问题
This question relates to how to propagate a data factory through CI (in VSTS) if there is a self hosted Integration Runtime defined in the Data Factory.
I have a 3 environments set up - Dev / UAT / Prod each with their own data factory.
The Dev hosts the master collaboration branch. I am using VSTS to retrieve the artifacts from the adf_publish branch and deploying the template to UAT (prod will be done later). I followed much of what is in this guide here.
When deploying to blank UAT with a self-hosted integration runtime (IR), the IR that is deployed in UAT is a copy of the shared IR from dev (not a linked type) and this causes an error since the credentials used by the IR will not be correct. I expect this since we are really just deploying an exact copy of the Resource Group template with just the factory name overridden however the IR will not work without it being re-credentialled with the self hosted IR VMs.
If I pre-register a linked IR with the UAT environment (linked to the dev IRs), then the deployment fails with a conflict because an IR in the resource group template is the same name as the one I just created in UAT. If it is a different name - no conflict but the linked services will be pointing to the template IR and not the one I created for UAT
The docs have a note that says the IR runtime should be the same across all the platforms but I do not think this can be true - one of them (presumably the source/dev) must be a shared type and the others linked and authorized.
One option I could see (untested) is to have each environments IR reference be a separate connection to an actual IR but then there then needs to be some way of overriding the linked services to point to the current environments IR reference (by template parameter override?). In this scenario, we need to block the templates IR from being deployed as it won't be needed and won't work.
Has anyone had success in getting CI working in this situation? My sense is the doc was written with the globally shared IR. Either that or I need to better understand the aim of Auto Integration setting in the linked services definition.
Many thanks. Mark.
回答1:
Update I think there are a couple of bugs in the service so not expecting an answer. I'll post updates here if I see resolution from the bug report I have posted here for the dev group.

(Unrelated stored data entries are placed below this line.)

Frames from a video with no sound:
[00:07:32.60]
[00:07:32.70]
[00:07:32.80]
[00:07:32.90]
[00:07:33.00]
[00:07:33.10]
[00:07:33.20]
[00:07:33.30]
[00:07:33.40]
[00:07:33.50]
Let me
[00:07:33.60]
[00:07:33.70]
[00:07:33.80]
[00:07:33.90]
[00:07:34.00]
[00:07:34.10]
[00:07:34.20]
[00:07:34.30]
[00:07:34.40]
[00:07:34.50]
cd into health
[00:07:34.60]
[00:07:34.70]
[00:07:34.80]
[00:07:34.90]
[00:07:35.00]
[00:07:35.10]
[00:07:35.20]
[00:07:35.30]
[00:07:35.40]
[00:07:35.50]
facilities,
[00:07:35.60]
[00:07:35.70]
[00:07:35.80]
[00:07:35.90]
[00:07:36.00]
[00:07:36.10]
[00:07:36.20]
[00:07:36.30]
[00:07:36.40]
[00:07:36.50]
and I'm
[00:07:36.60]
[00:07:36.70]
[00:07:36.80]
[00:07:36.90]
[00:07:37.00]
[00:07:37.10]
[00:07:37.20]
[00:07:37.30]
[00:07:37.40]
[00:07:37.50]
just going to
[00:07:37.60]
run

In a nutshell, this only affects you if
- you have a self hosted integration runtime (IR), and
- you are trying to deploy a template to a new data factory from an existing data factory (as you would in Dev->UAT->Prod)
- you have a datalake (ADL) linked service defined and using the self hosted IR.

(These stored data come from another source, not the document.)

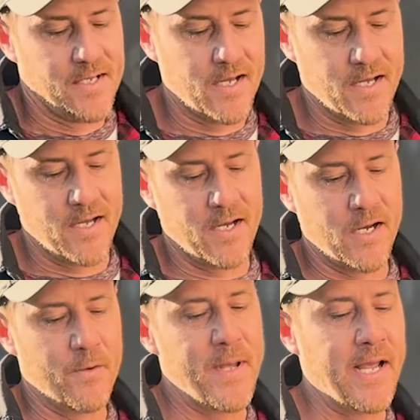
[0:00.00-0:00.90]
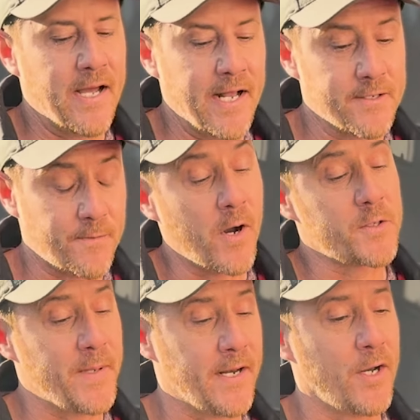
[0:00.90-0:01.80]
Oh man, as far
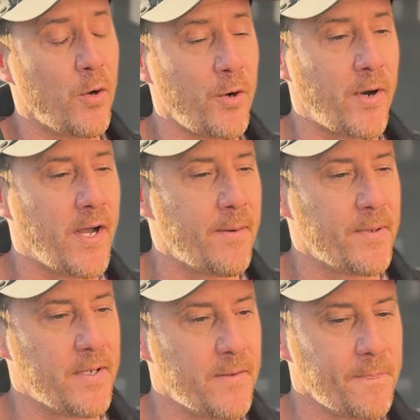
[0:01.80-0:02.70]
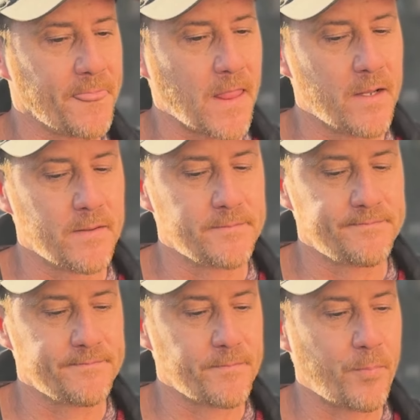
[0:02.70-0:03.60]
as being an owner op,
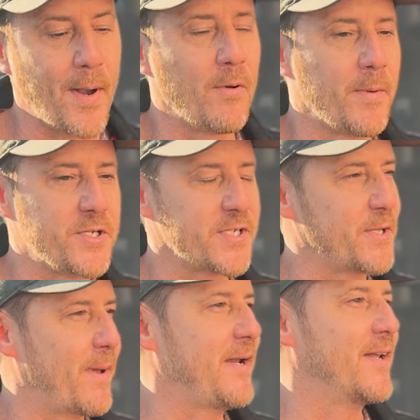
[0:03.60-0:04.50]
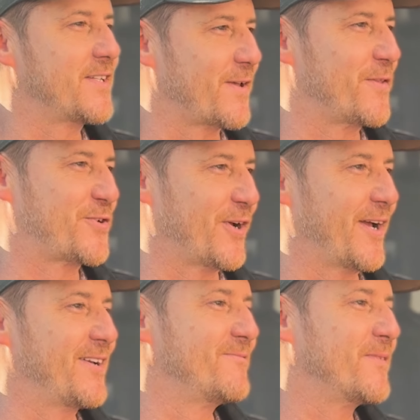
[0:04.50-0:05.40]
probably just the maintenance of the
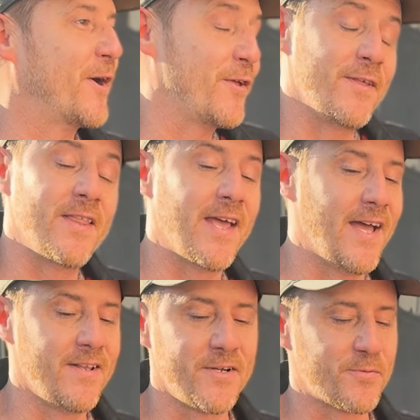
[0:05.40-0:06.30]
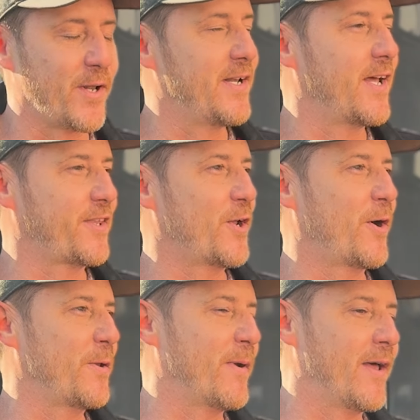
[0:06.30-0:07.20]
truck. Other than that, there's really nothing
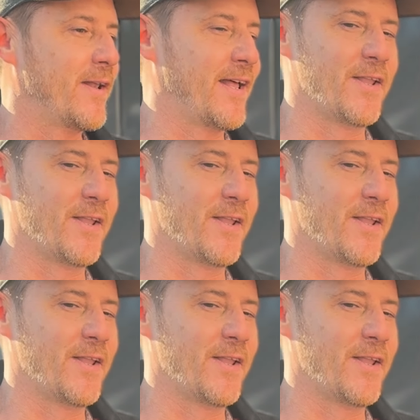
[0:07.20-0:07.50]
hard about it. I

If you have a self hosted IR in the template, the newly deployed copy will not be registered with any server (either linked or unique to the new ADF) as the template only records an IR, it does not instantiate one.
While this can be fixed in post deployment config or scripting, what it can't fix is the dependency in ADL. This is because the ADL linked service wants to encrypt the service principal with the IR....but the IR does not exist at the time of template deployment (i.e. is not configured on a server and not active).
It is no better if you select Managed service identity as the auth on the ADL linked service instead of service principal, then the template fails to deploy because there are no credentials to encrypt and it looks like the resource is expecting to encrypt something.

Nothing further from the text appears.